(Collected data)

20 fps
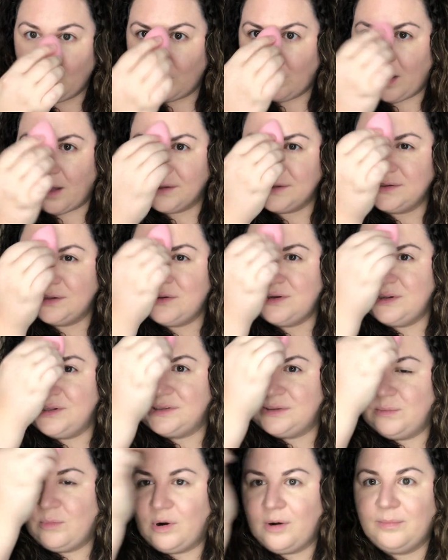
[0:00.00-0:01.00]
We'll also do
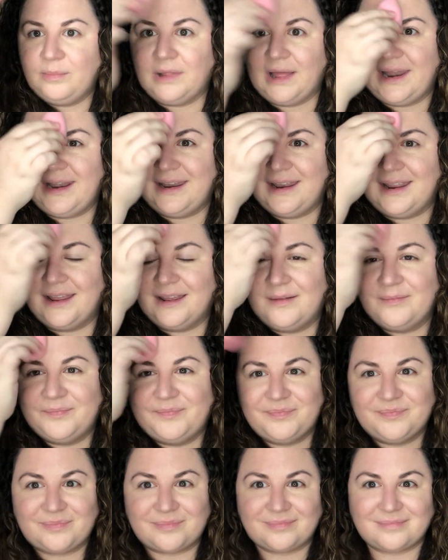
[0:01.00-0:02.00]
some more blending
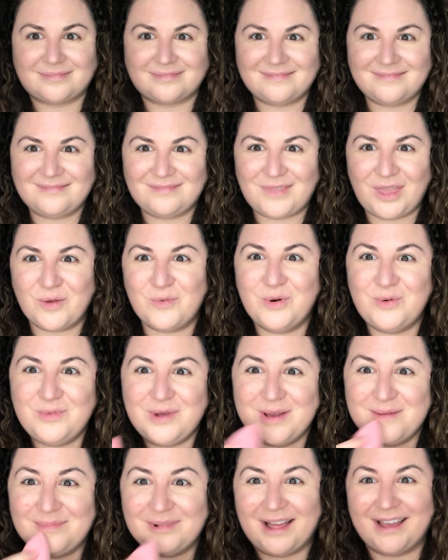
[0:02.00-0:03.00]
when
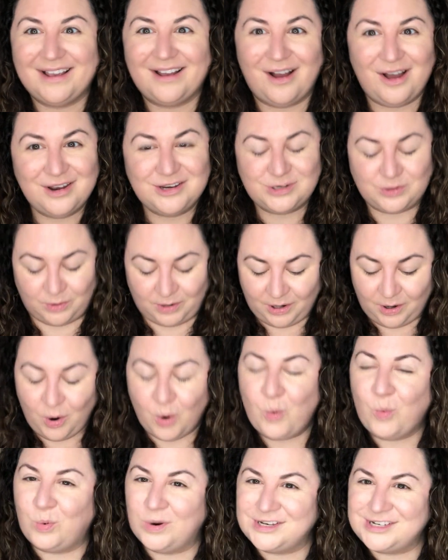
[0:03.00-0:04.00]
we apply contour,
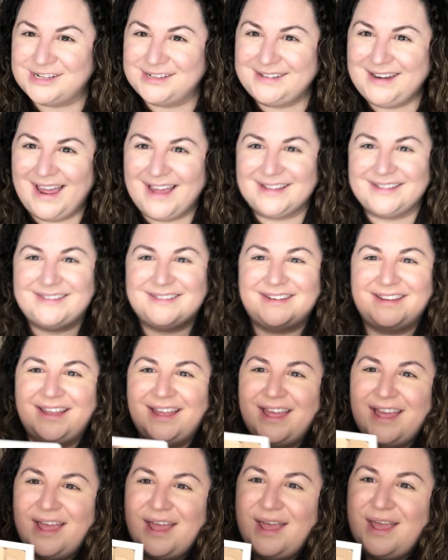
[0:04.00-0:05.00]
which is next.
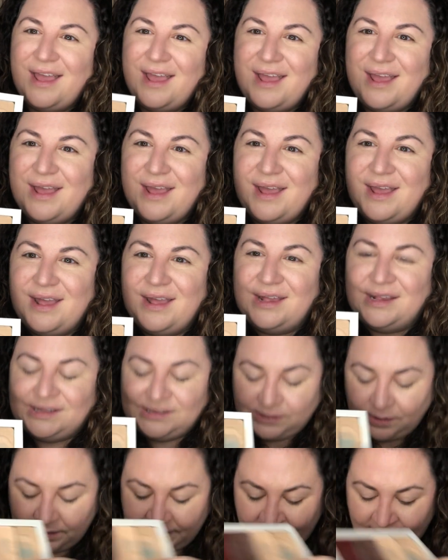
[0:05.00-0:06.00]

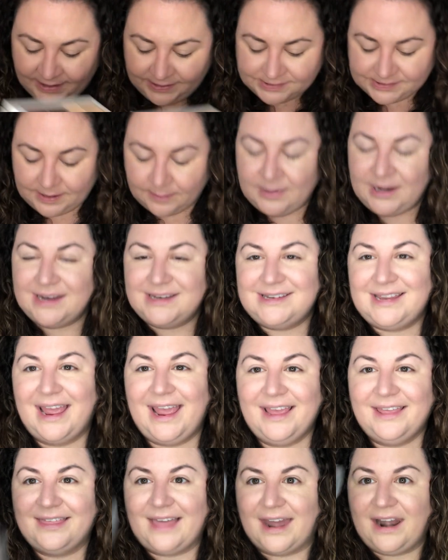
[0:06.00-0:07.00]
So next, I'm gonna
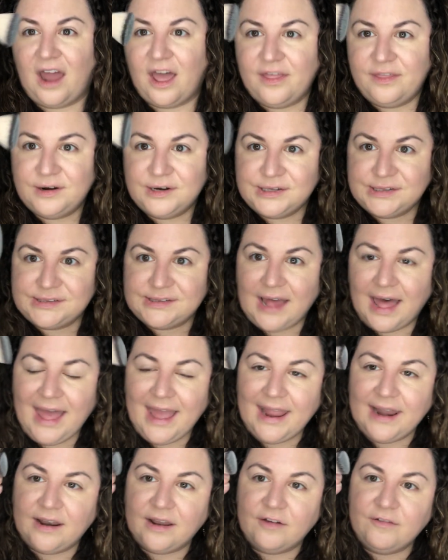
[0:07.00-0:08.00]
take that other
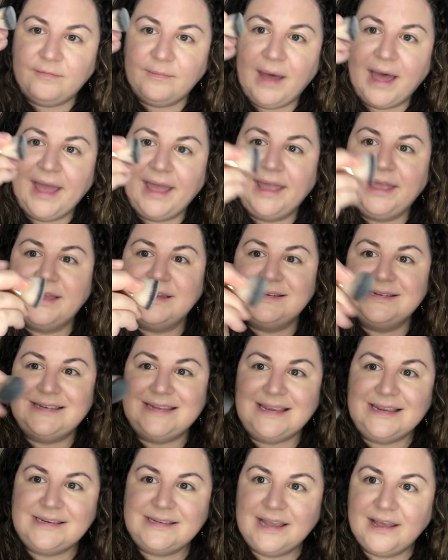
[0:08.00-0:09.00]
side of my
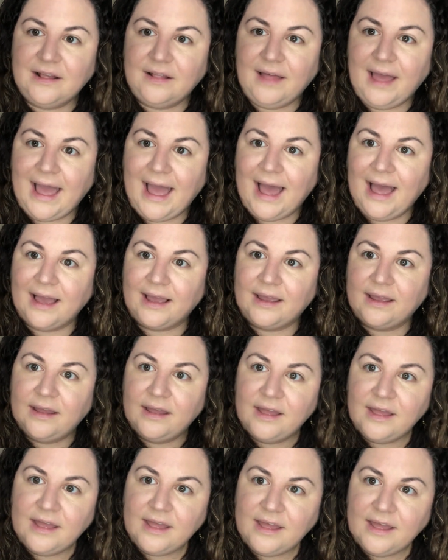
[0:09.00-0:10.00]
detail hack,
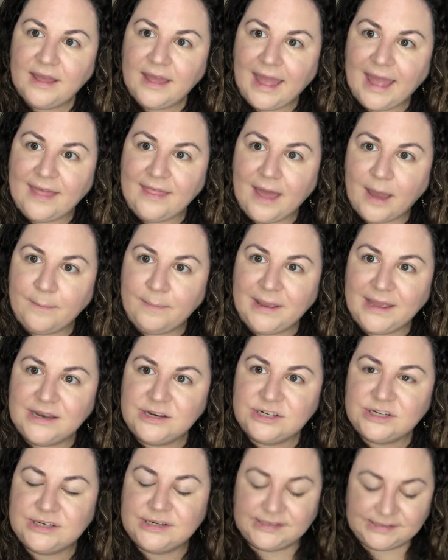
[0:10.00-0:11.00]
that
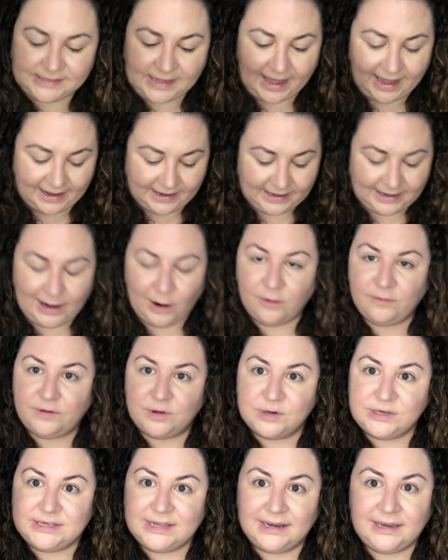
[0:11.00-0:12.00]
pinched side. Now, if
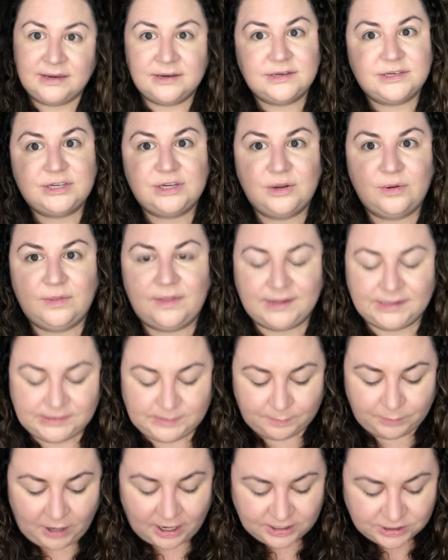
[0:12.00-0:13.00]
you didn't do
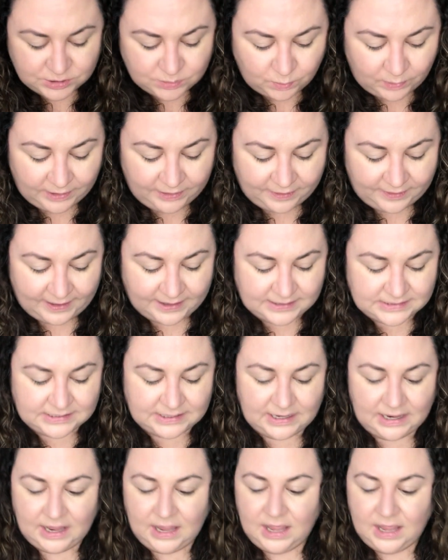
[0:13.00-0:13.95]
this brush with it,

** The problem **
Images are to be omitted; repeat the remaining data above exactly.

** Solution for this exercise **
20 fps
[0:00.00-0:01.00]
We'll also do
[0:01.00-0:02.00]
some more blending
[0:02.00-0:03.00]
when
[0:03.00-0:04.00]
we apply contour,
[0:04.00-0:05.00]
which is next.
[0:05.00-0:06.00]

[0:06.00-0:07.00]
So next, I'm gonna
[0:07.00-0:08.00]
take that other
[0:08.00-0:09.00]
side of my
[0:09.00-0:10.00]
detail hack,
[0:10.00-0:11.00]
that
[0:11.00-0:12.00]
pinched side. Now, if
[0:12.00-0:13.00]
you didn't do
[0:13.00-0:13.95]
this brush with it,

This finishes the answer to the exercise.